When compiling the model in Tensorflow2, the input data format requirements change under different selections of loss functions.

1. Introduction to commonly used loss functions in tf2

In TensorFlow 2, when compiling a model, you can choose different loss functions to define the model’s objective function. Different loss functions are suitable for different problem types and model architectures. The following are several common loss functions and their functions and applicable scenarios:

1. Mean Squared Error (MSE): MSE is a loss function commonly used in regression problems and is used to measure the average squared difference between the predicted value and the true value. Larger errors result in larger penalties, suitable for regression tasks.

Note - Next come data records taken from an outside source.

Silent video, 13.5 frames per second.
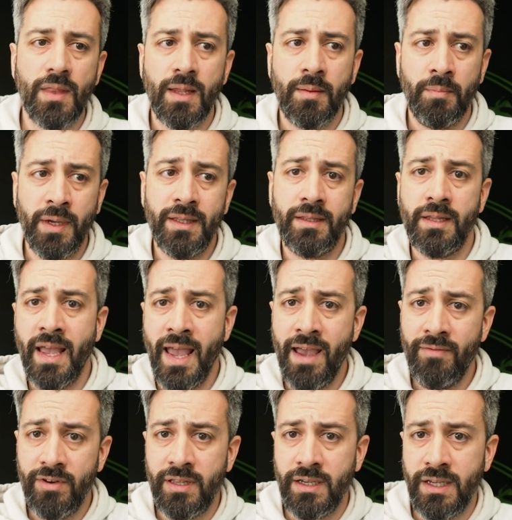But
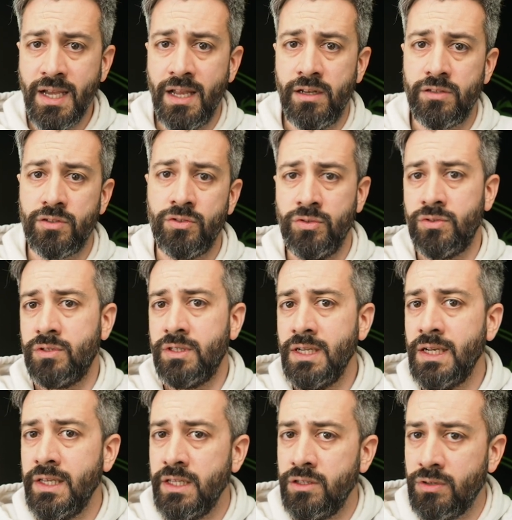everything else, you still
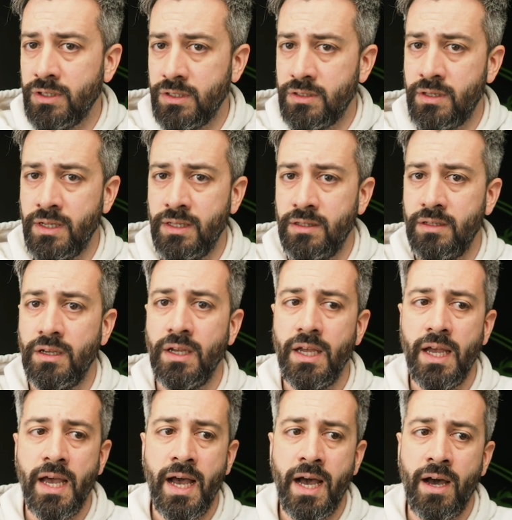need to understand
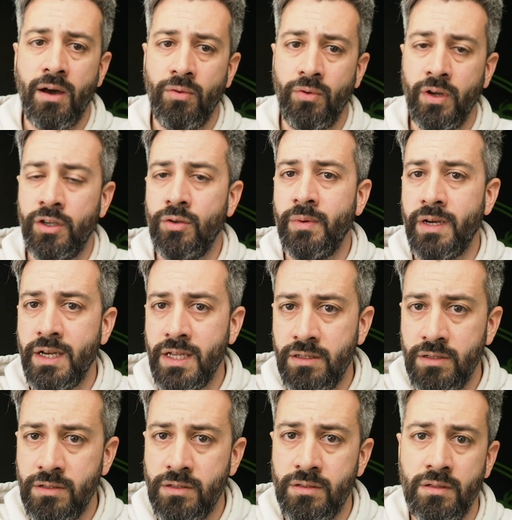how a
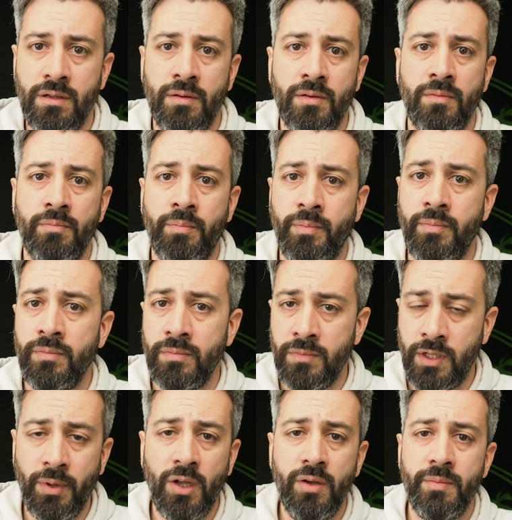Kubernetes
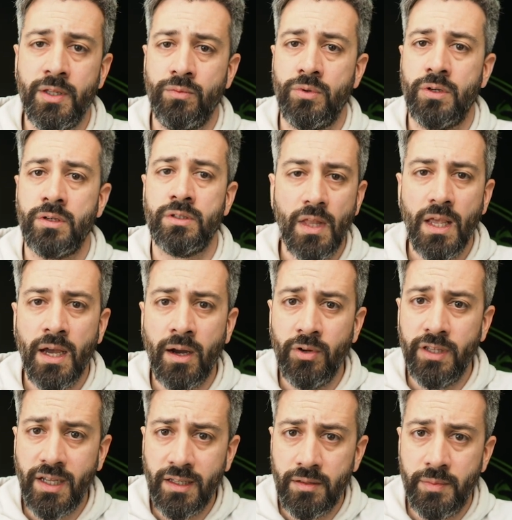deployment works, how a
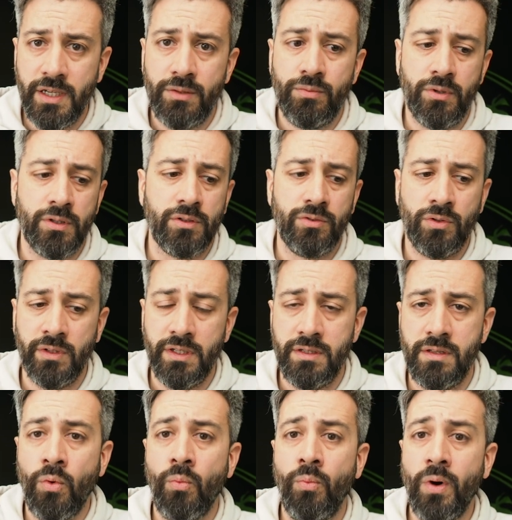database works, all these
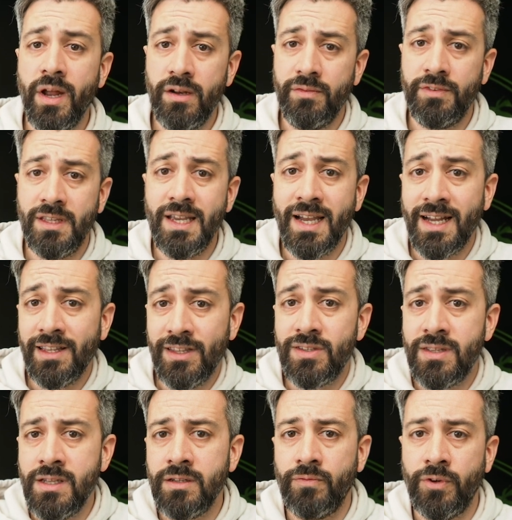things. One of the hardest
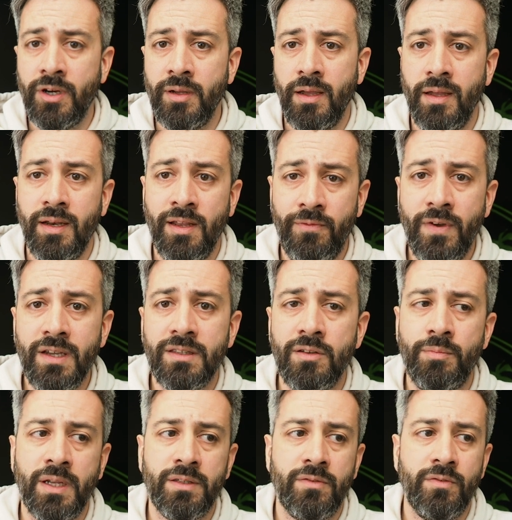things for an effective
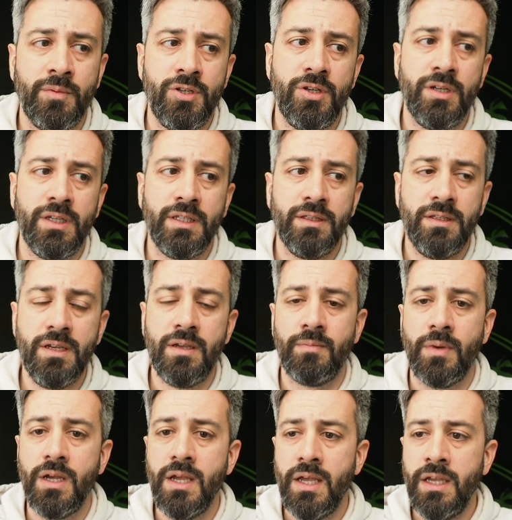platform engineering team
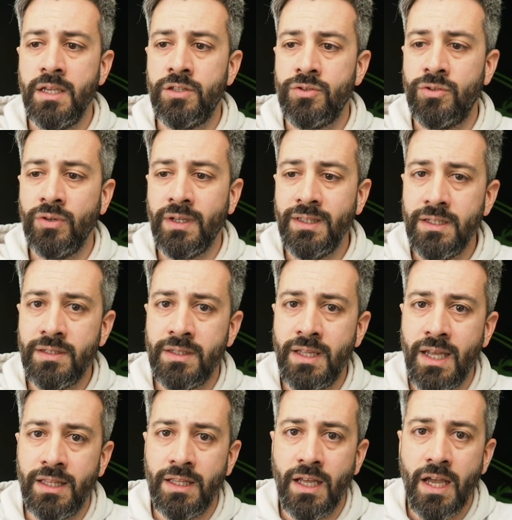is to
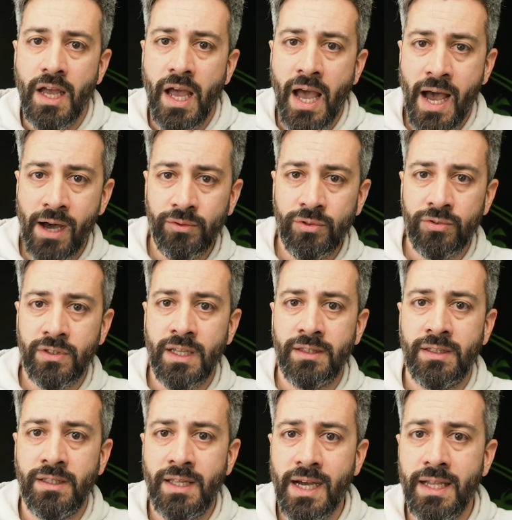understand how to set the
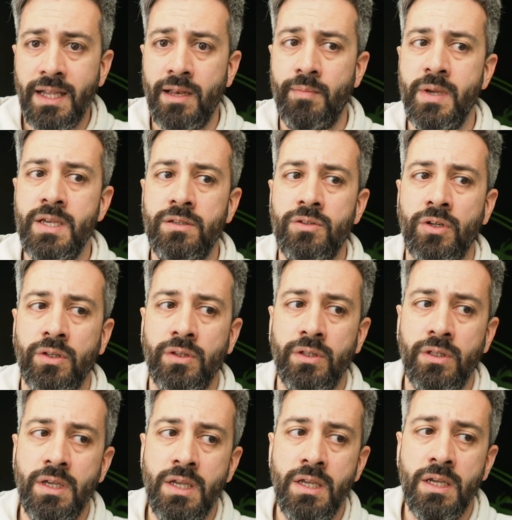dial based on
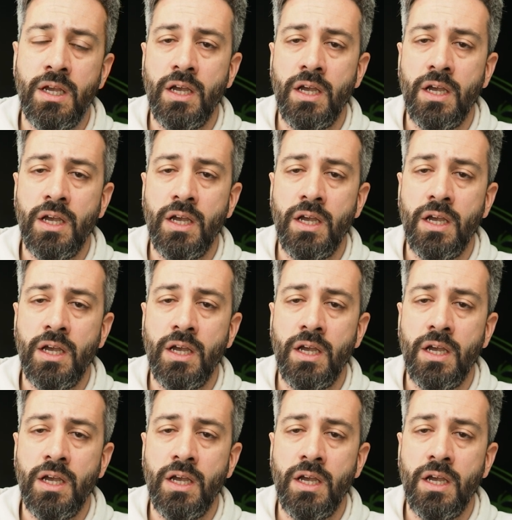the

model.compile(loss='mse', ...)

2. Binary Cross Entropy: Binary cross entropy is a commonly used loss function in binary classification problems and is used to measure the difference between two categories. Suitable for binary classification problems, the output is a sigmoid activation model of a probability value.

model.compile(loss='binary_crossentropy', ...)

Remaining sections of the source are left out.